REPUBLIKA.CO.ID, JAKARTA -- Revisi Undang-Undang Nomor 15 Tahun 2003 tentang Pemberantasan Tindak Pidana Terorisme (UU Terorisme) tengah menjadi perhatian publik.
Banyak pihak mengkritisi sejumlah pasal atau materi dalam revisi tersebut, karena dinilai berpotensi mengekang kebebasan sipil dan rentan pelanggaran hak asasi manusia.
Menanggapi hal tersebut, Wakil Ketua DPD RI Farouk Muhammad meminta agar revisi UU Terorisme harus benar-benar dilakukan secara cermat.

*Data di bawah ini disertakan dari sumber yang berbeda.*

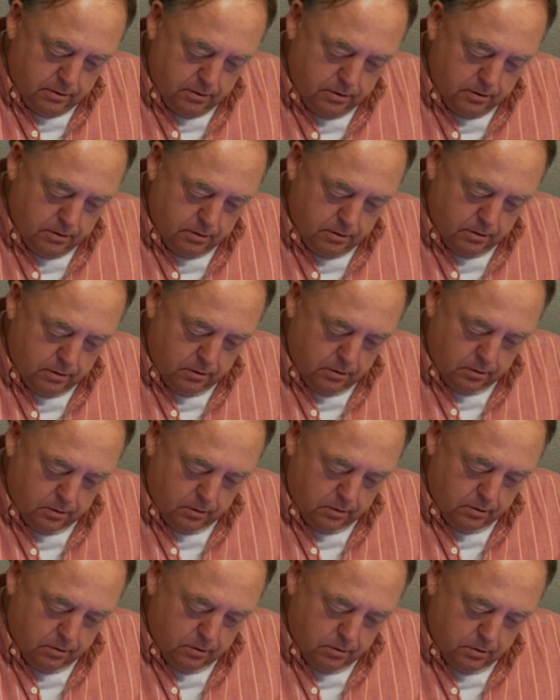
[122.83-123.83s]

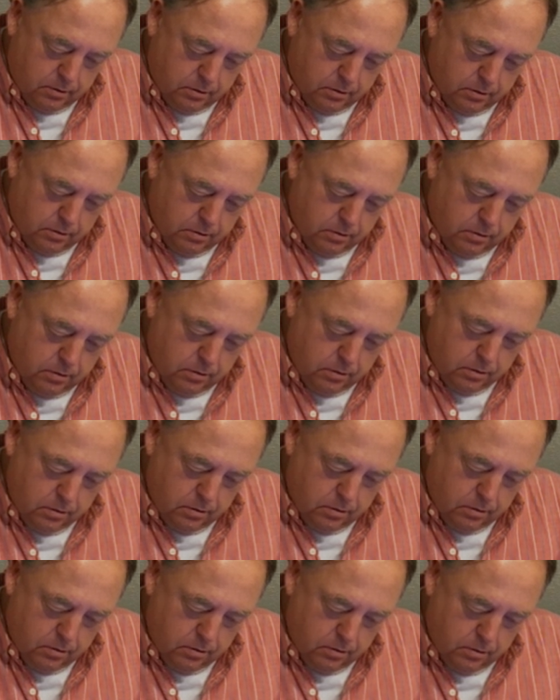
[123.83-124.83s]

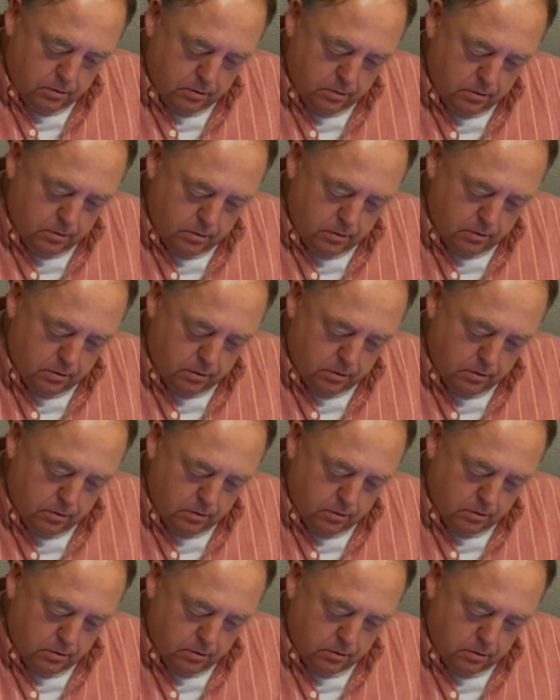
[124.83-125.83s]

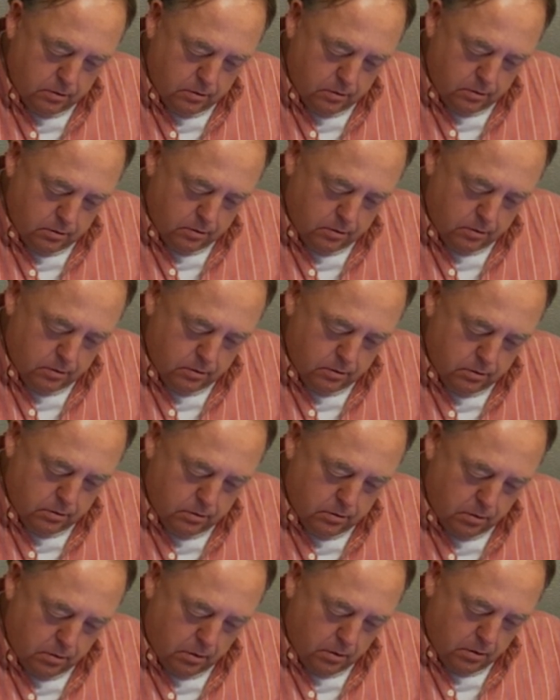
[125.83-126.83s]

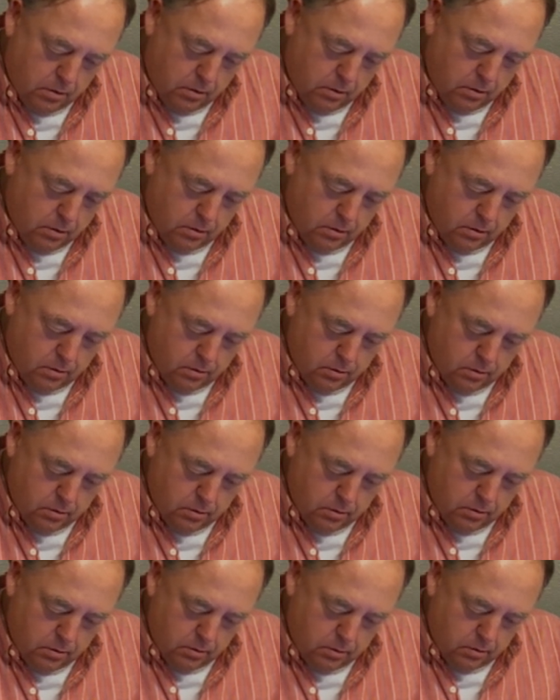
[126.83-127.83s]

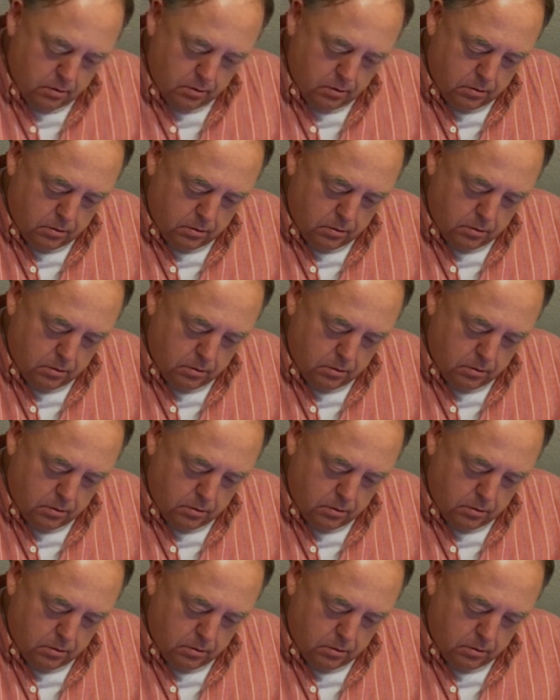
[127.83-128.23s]
(silence)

Ia berpesan agar pasal-pasal revisi yang memberi kewenangan tambahan pada aparat harus tetap terukur dan dapat dikontrol oleh pihak eksternal dan publik.
"Pasal-pasal revisi diharapkan efektif dalam mewujudkan keamanan sipil dari ancaman tindak pidana terorisme di satu sisi, dan pada saat bersamaan wajib melindungi kebebasan sipil dan menghormati hak asasi manusia, termasuk hak tersangka," jelasnya, Sabtu (23/4).
Purnawirawan polisi bintang dua itu menilai, kunci untuk menjaga keseimbangan tersebut ada pada akuntabilitas dalam pemberantasan terorisme. Dengan begitu celah-celah yang memungkinkan terjadinya kesewenang-wenangan aparat bisa ditutup.
"Pasal revisi mengenai pencegahan, penangkapan, dan penahanan harus terukur dan terkontrol sehingga menutup celah kesewenang-wenangan dan abuse of power oleh aparat," tegasnya.